▶ **WHAT IS NEEDED**
The required output is the stretch from the line containing "[2:18.55-2:19.55]" through the line containing "Transcript: To give" in the records below, unaltered and with no pictures.

Dataset entries
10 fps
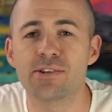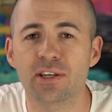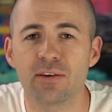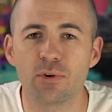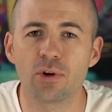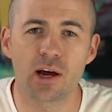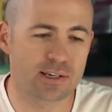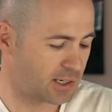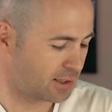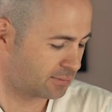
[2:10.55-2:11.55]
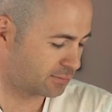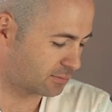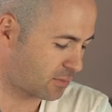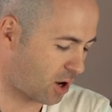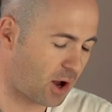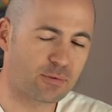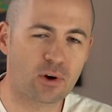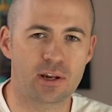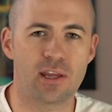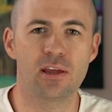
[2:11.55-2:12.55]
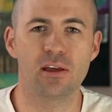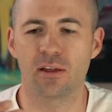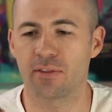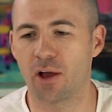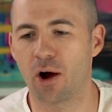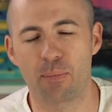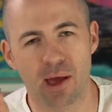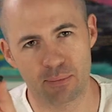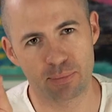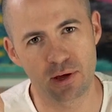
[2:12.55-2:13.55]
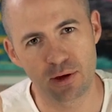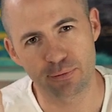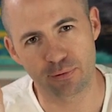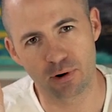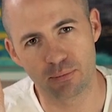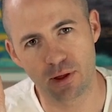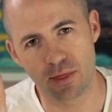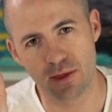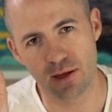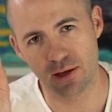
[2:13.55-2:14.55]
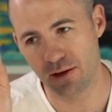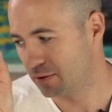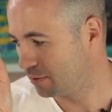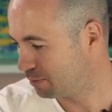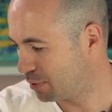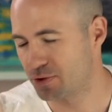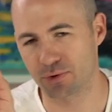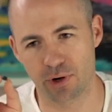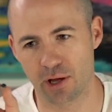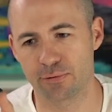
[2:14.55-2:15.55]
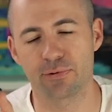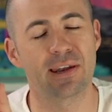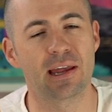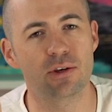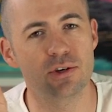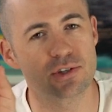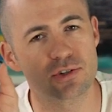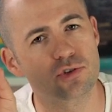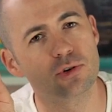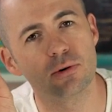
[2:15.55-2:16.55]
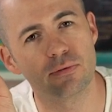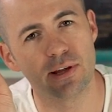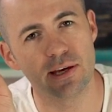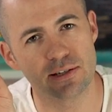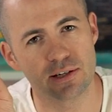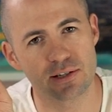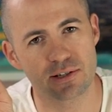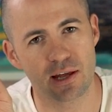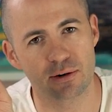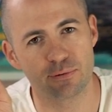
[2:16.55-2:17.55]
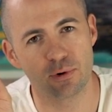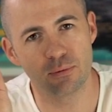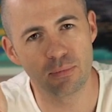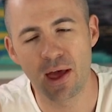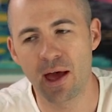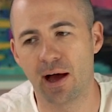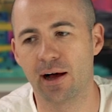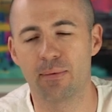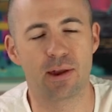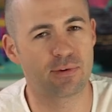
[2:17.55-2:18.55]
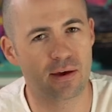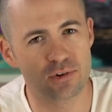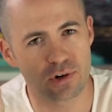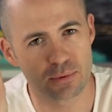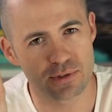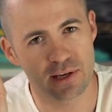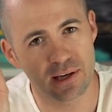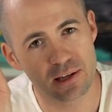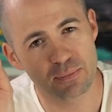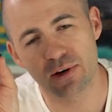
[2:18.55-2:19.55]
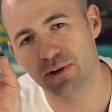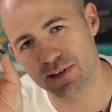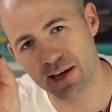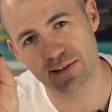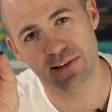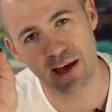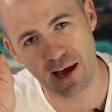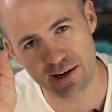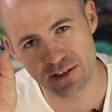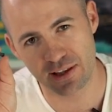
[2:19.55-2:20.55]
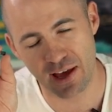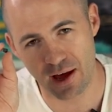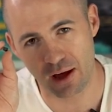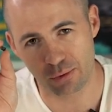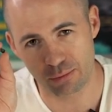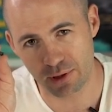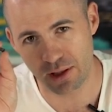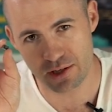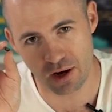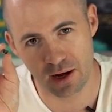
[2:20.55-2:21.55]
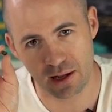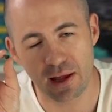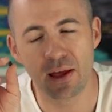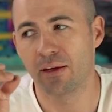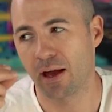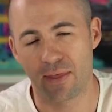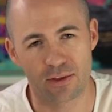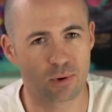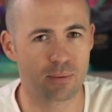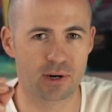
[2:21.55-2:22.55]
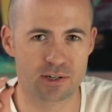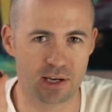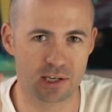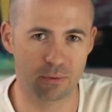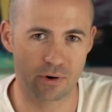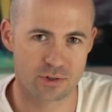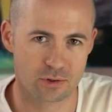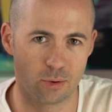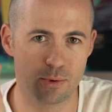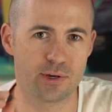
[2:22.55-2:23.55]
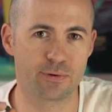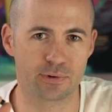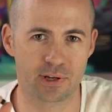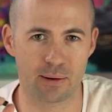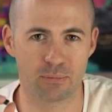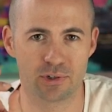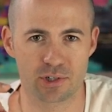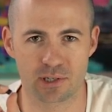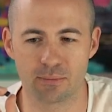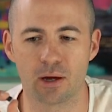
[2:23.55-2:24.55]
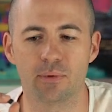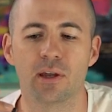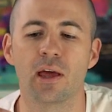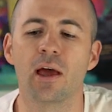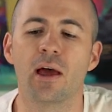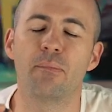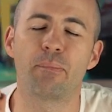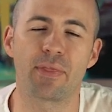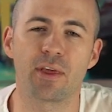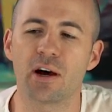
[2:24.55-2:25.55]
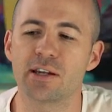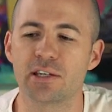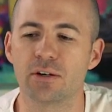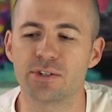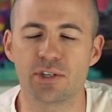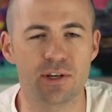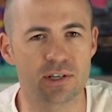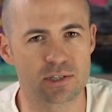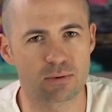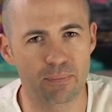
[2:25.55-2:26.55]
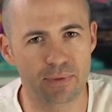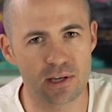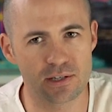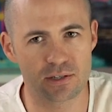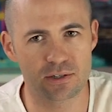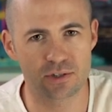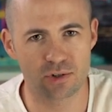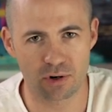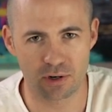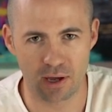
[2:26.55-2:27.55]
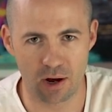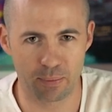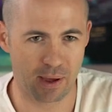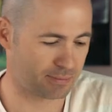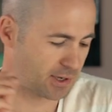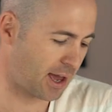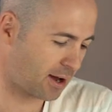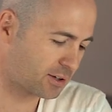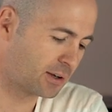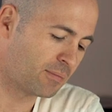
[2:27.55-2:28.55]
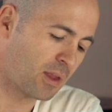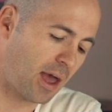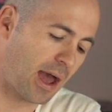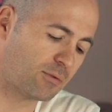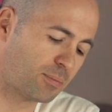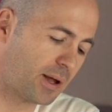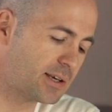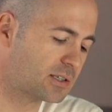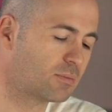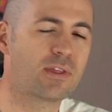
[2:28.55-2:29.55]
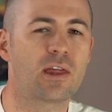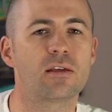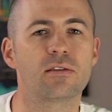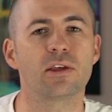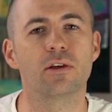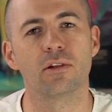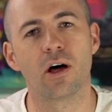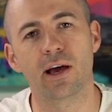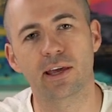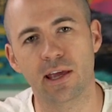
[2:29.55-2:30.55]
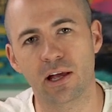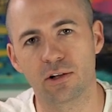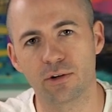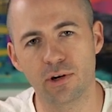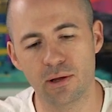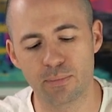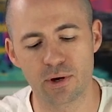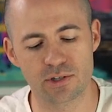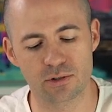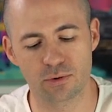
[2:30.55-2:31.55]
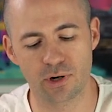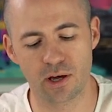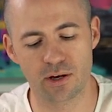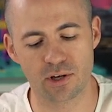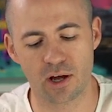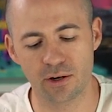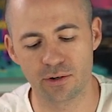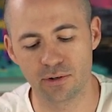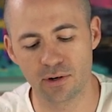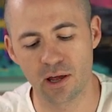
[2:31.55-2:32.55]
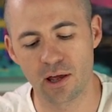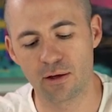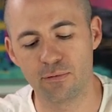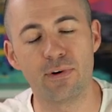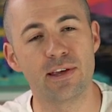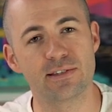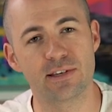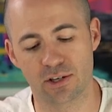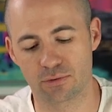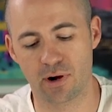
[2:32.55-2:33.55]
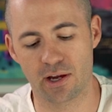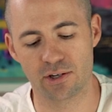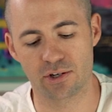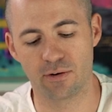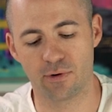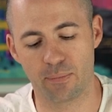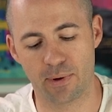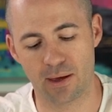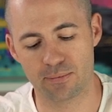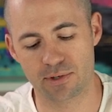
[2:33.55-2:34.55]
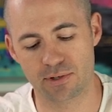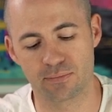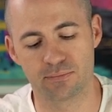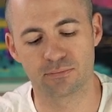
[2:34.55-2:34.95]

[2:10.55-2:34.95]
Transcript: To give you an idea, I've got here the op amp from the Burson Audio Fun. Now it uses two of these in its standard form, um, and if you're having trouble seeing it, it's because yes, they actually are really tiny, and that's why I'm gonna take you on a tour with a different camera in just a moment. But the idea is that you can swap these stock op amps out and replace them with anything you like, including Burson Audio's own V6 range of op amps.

---

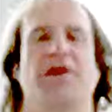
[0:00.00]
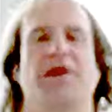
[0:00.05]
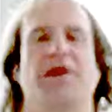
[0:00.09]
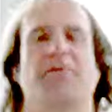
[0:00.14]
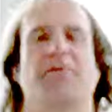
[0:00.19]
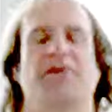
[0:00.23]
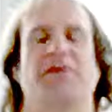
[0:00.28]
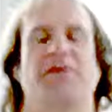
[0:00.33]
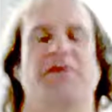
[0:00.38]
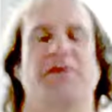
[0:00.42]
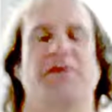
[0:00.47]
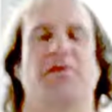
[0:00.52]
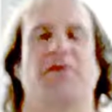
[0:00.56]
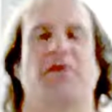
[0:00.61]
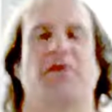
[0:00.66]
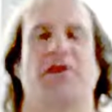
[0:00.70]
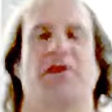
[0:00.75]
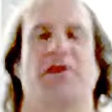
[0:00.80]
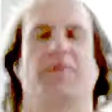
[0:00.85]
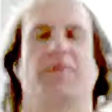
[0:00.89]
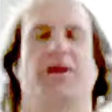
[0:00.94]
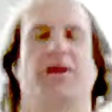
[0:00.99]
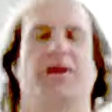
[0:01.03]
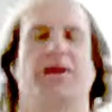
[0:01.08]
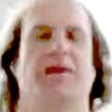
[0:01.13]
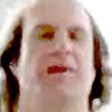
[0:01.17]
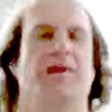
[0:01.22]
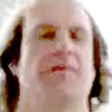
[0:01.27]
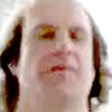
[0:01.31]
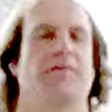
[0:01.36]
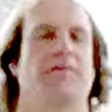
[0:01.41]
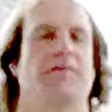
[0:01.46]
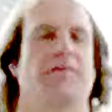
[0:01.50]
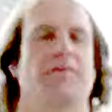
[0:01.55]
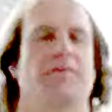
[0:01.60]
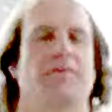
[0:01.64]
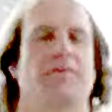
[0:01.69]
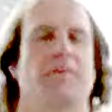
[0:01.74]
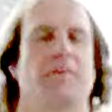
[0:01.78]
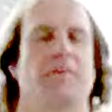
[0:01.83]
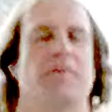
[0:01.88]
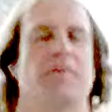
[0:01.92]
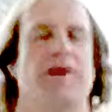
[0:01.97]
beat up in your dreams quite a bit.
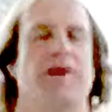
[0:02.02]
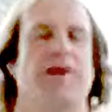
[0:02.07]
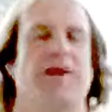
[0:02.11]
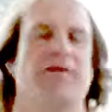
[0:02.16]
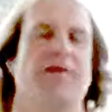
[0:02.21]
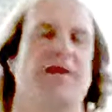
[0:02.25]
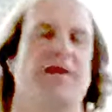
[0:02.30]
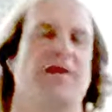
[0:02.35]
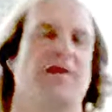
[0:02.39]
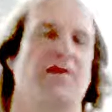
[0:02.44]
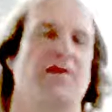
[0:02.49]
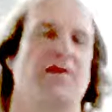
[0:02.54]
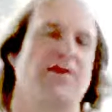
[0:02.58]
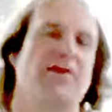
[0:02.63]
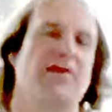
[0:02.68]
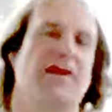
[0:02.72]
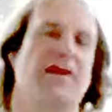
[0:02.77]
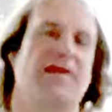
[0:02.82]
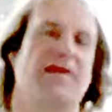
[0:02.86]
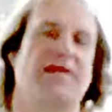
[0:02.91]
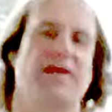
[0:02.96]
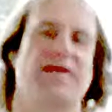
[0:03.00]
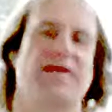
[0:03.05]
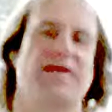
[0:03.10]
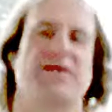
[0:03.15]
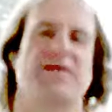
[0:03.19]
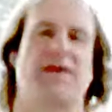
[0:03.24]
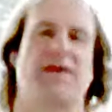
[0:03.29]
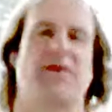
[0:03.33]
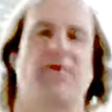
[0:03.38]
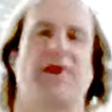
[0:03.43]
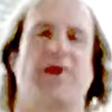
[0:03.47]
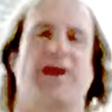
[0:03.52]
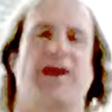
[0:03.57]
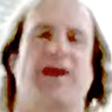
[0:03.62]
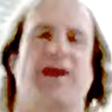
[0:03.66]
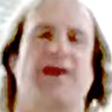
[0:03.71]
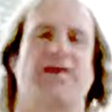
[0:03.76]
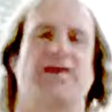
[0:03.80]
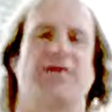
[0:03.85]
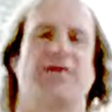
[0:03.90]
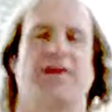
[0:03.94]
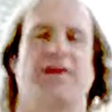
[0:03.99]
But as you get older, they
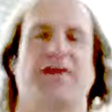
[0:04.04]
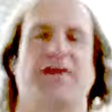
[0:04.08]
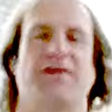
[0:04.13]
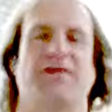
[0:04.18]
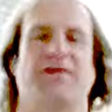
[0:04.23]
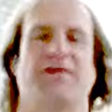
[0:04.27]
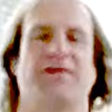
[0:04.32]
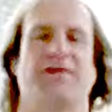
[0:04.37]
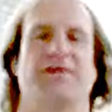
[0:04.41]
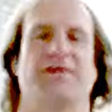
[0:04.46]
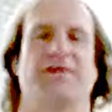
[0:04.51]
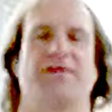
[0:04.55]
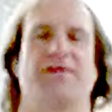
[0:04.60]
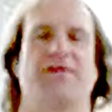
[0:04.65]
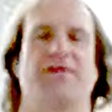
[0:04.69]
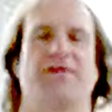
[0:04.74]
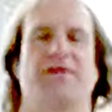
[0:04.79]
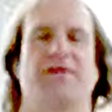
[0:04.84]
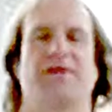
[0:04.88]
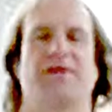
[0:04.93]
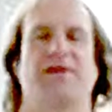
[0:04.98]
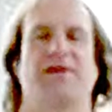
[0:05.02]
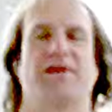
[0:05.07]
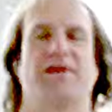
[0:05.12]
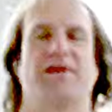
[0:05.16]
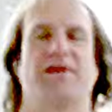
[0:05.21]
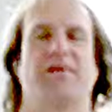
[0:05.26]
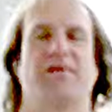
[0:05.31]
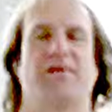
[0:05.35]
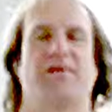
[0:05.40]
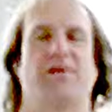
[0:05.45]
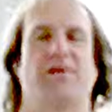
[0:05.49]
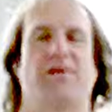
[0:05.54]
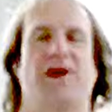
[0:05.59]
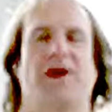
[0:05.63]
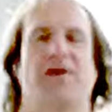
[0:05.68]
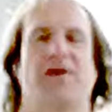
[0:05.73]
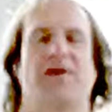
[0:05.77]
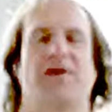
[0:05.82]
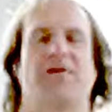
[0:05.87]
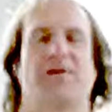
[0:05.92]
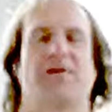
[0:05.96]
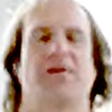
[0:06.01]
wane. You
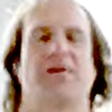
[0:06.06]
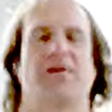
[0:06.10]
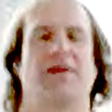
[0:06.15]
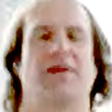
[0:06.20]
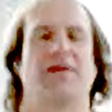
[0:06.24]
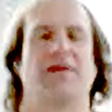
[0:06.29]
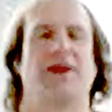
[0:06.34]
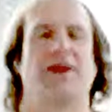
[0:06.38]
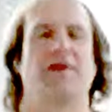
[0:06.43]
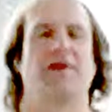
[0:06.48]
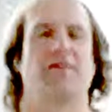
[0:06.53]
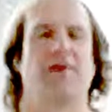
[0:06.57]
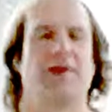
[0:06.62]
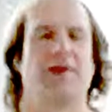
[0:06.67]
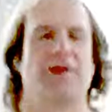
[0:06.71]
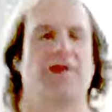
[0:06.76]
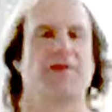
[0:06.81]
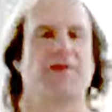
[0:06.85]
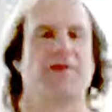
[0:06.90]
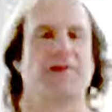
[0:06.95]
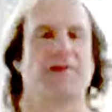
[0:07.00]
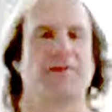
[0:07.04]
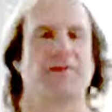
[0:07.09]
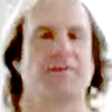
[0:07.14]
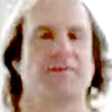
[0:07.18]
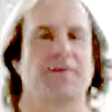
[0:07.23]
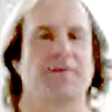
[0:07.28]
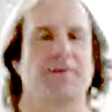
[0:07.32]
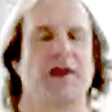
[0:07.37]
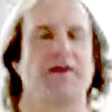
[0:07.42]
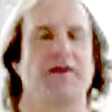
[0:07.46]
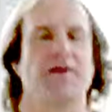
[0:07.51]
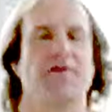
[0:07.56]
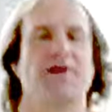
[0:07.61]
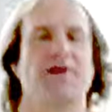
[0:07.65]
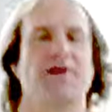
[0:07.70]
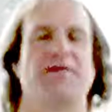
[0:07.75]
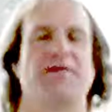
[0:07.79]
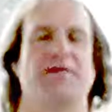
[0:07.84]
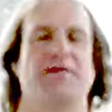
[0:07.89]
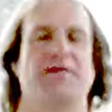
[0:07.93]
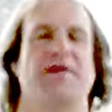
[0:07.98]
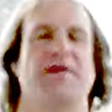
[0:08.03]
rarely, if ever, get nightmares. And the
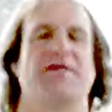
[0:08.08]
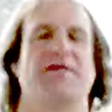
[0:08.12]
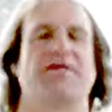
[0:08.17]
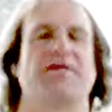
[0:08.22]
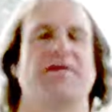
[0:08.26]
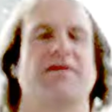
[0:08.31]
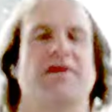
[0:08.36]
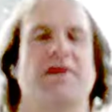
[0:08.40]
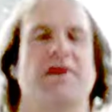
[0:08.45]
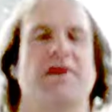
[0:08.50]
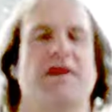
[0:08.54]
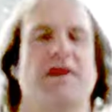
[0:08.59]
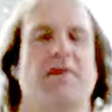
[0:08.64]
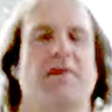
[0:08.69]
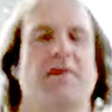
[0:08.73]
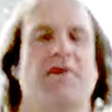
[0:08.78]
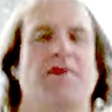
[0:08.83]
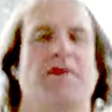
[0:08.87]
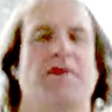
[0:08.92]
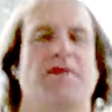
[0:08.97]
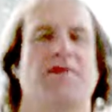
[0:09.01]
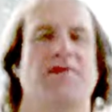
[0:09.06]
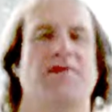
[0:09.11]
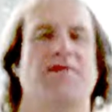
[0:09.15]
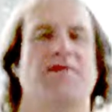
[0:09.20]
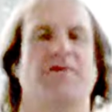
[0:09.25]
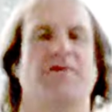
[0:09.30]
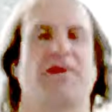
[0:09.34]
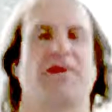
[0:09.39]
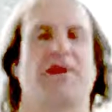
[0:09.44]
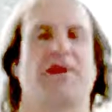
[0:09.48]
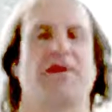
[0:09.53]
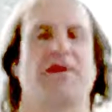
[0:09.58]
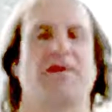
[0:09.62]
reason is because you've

--

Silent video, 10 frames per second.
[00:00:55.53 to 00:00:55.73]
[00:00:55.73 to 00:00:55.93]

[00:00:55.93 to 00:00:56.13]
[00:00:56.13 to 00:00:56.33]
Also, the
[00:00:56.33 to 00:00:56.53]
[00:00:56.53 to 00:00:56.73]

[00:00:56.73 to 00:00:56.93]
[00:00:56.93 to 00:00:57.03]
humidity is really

▶ **YOUR SOLUTION**
[2:18.55-2:19.55]
[2:19.55-2:20.55]
[2:20.55-2:21.55]
[2:21.55-2:22.55]
[2:22.55-2:23.55]
[2:23.55-2:24.55]
[2:24.55-2:25.55]
[2:25.55-2:26.55]
[2:26.55-2:27.55]
[2:27.55-2:28.55]
[2:28.55-2:29.55]
[2:29.55-2:30.55]
[2:30.55-2:31.55]
[2:31.55-2:32.55]
[2:32.55-2:33.55]
[2:33.55-2:34.55]
[2:34.55-2:34.95]

[2:10.55-2:34.95]
Transcript: To give you an idea, I've got here the op amp from the Burson Audio Fun. Now it uses two of these in its standard form, um, and if you're having trouble seeing it, it's because yes, they actually are really tiny, and that's why I'm gonna take you on a tour with a different camera in just a moment. But the idea is that you can swap these stock op amps out and replace them with anything you like, including Burson Audio's own V6 range of op amps.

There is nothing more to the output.